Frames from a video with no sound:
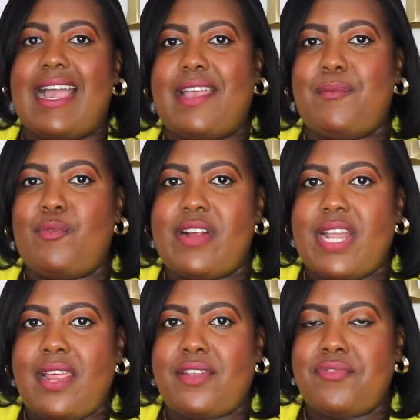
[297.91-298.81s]
I am
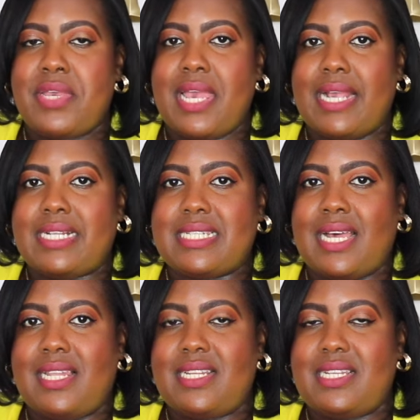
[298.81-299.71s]
wearing a
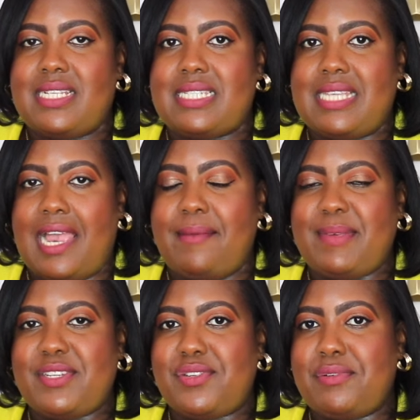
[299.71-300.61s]
3XL in this
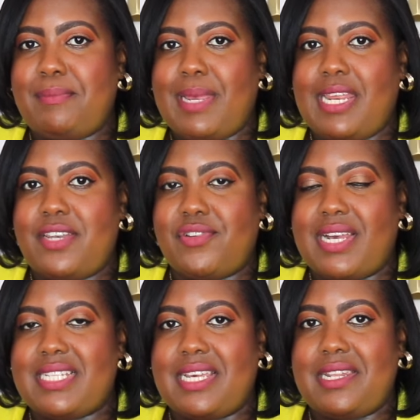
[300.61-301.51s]
time and Tru mini
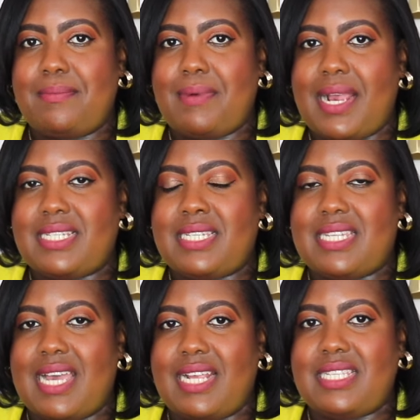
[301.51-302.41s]
dress and the price
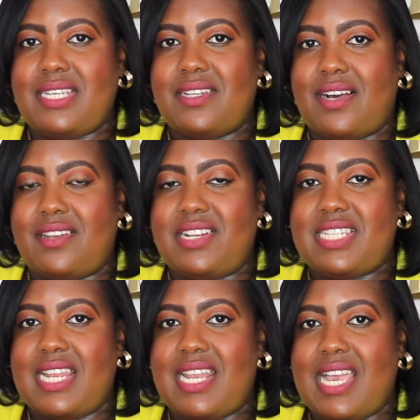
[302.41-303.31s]
is
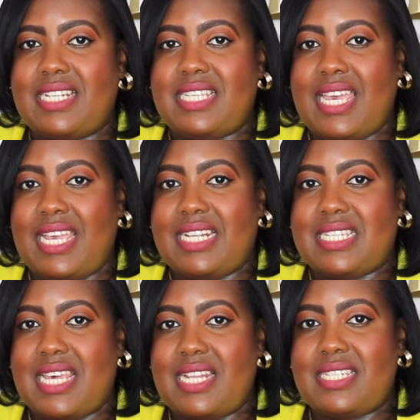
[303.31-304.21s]

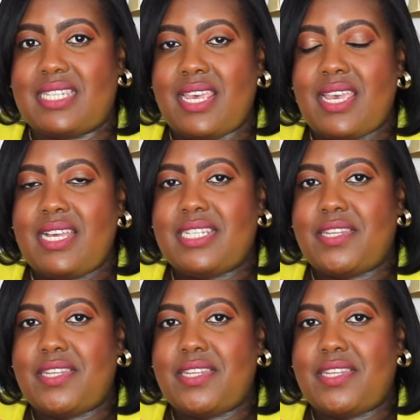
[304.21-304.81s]
$19.98. It's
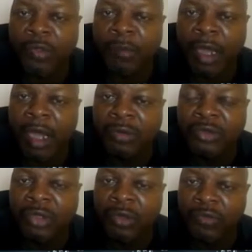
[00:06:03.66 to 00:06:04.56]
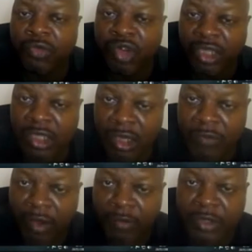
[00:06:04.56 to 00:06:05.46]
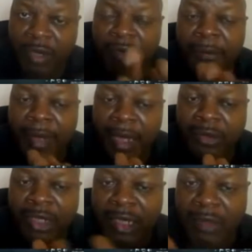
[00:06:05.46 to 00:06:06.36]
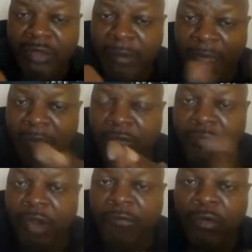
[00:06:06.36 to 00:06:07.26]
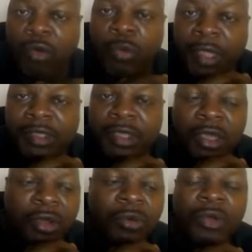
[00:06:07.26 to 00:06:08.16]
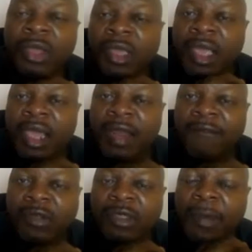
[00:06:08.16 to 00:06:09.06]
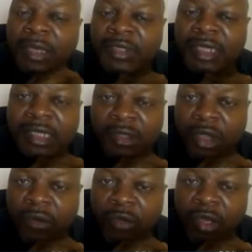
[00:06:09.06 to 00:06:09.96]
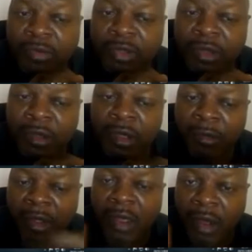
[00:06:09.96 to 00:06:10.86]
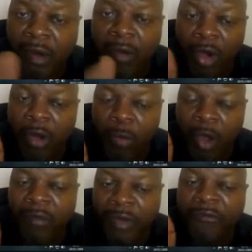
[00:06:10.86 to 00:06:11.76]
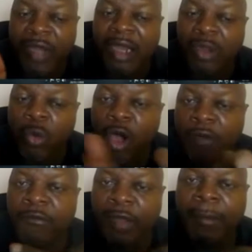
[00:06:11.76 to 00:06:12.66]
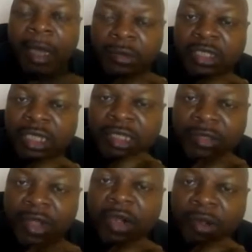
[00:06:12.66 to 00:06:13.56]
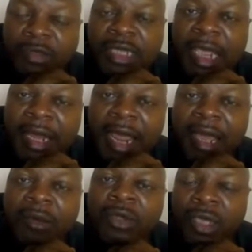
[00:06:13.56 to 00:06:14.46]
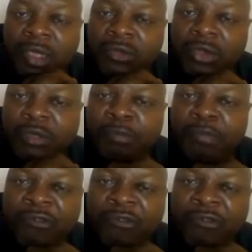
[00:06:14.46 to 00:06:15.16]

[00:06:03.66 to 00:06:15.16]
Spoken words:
with about 3 Ethereums thereabout, and that was about 3-4 weeks ago, and I've got about 6 Ethereums. Well, the value of about 6 Ethereums there now, so it's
########
→ **TO DO**
The entries above need to be printed again exactly; please exclude all pictures.

→ **WRITTEN ANSWER**
Frames from a video with no sound:
[297.91-298.81s]
I am
[298.81-299.71s]
wearing a
[299.71-300.61s]
3XL in this
[300.61-301.51s]
time and Tru mini
[301.51-302.41s]
dress and the price
[302.41-303.31s]
is
[303.31-304.21s]

[304.21-304.81s]
$19.98. It's
[00:06:03.66 to 00:06:04.56]
[00:06:04.56 to 00:06:05.46]
[00:06:05.46 to 00:06:06.36]
[00:06:06.36 to 00:06:07.26]
[00:06:07.26 to 00:06:08.16]
[00:06:08.16 to 00:06:09.06]
[00:06:09.06 to 00:06:09.96]
[00:06:09.96 to 00:06:10.86]
[00:06:10.86 to 00:06:11.76]
[00:06:11.76 to 00:06:12.66]
[00:06:12.66 to 00:06:13.56]
[00:06:13.56 to 00:06:14.46]
[00:06:14.46 to 00:06:15.16]

[00:06:03.66 to 00:06:15.16]
Spoken words:
with about 3 Ethereums thereabout, and that was about 3-4 weeks ago, and I've got about 6 Ethereums. Well, the value of about 6 Ethereums there now, so it's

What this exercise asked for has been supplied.